TASK DIRECTIONS: Once the line holding "[0:00.00-0:01.00]" is found, output it and all remaining lines of the data exactly, with every picture left out.

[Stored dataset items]

^^^^

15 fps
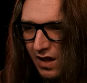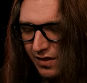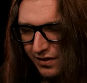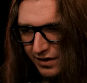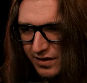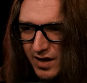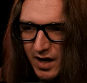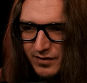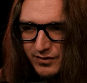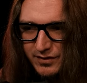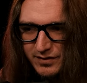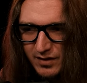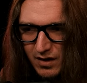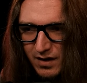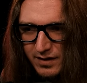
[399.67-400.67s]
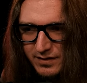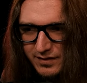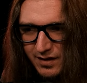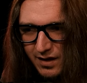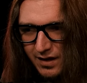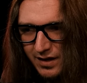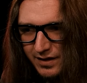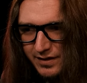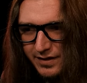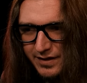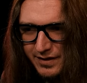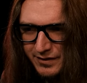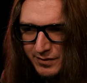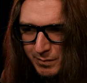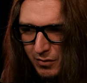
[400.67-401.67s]
The nitrous oxide
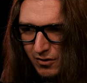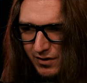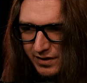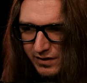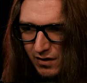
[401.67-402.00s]
is burning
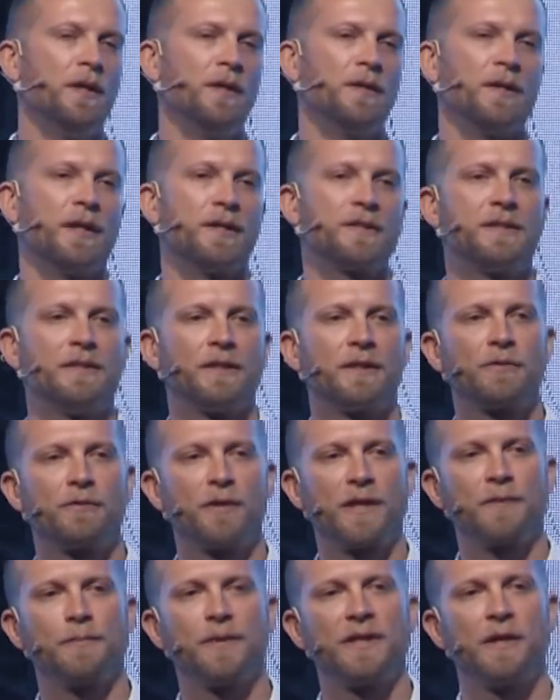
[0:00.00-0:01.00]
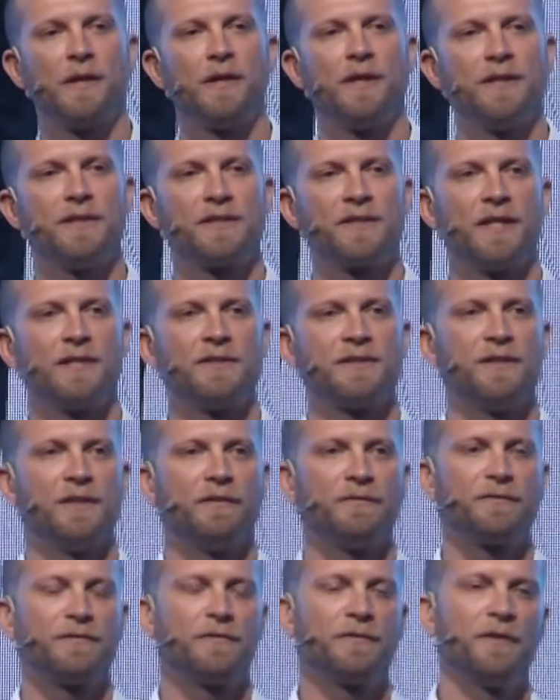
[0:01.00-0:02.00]
That's an incredibly high
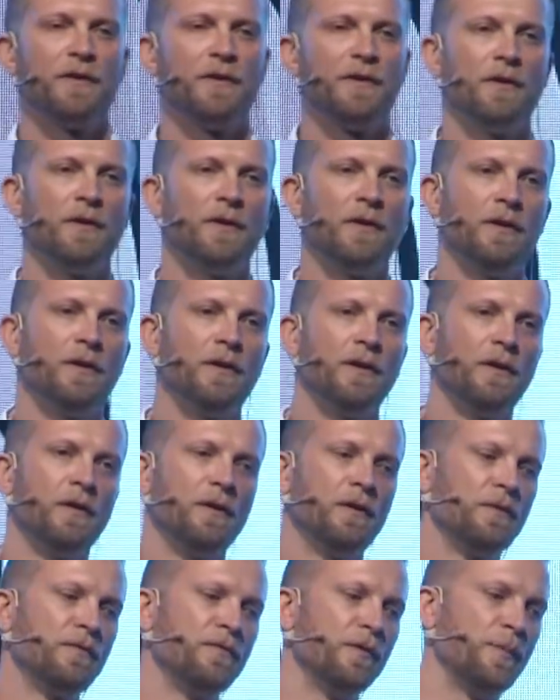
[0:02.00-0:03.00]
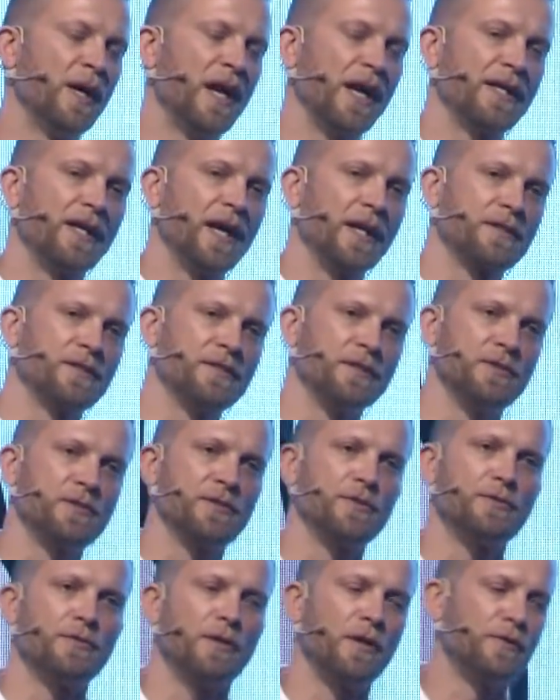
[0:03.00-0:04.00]
incentive for bad actors
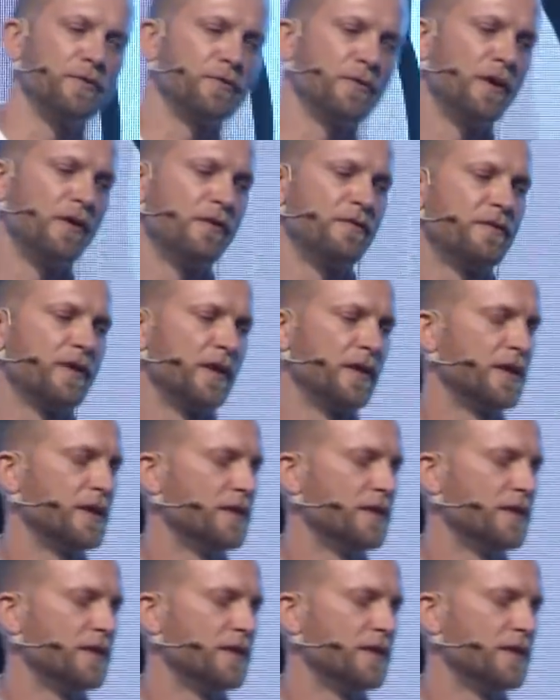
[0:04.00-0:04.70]
to try and drive fake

^^^^

TASK OUTPUT:
[0:00.00-0:01.00]
[0:01.00-0:02.00]
That's an incredibly high
[0:02.00-0:03.00]
[0:03.00-0:04.00]
incentive for bad actors
[0:04.00-0:04.70]
to try and drive fake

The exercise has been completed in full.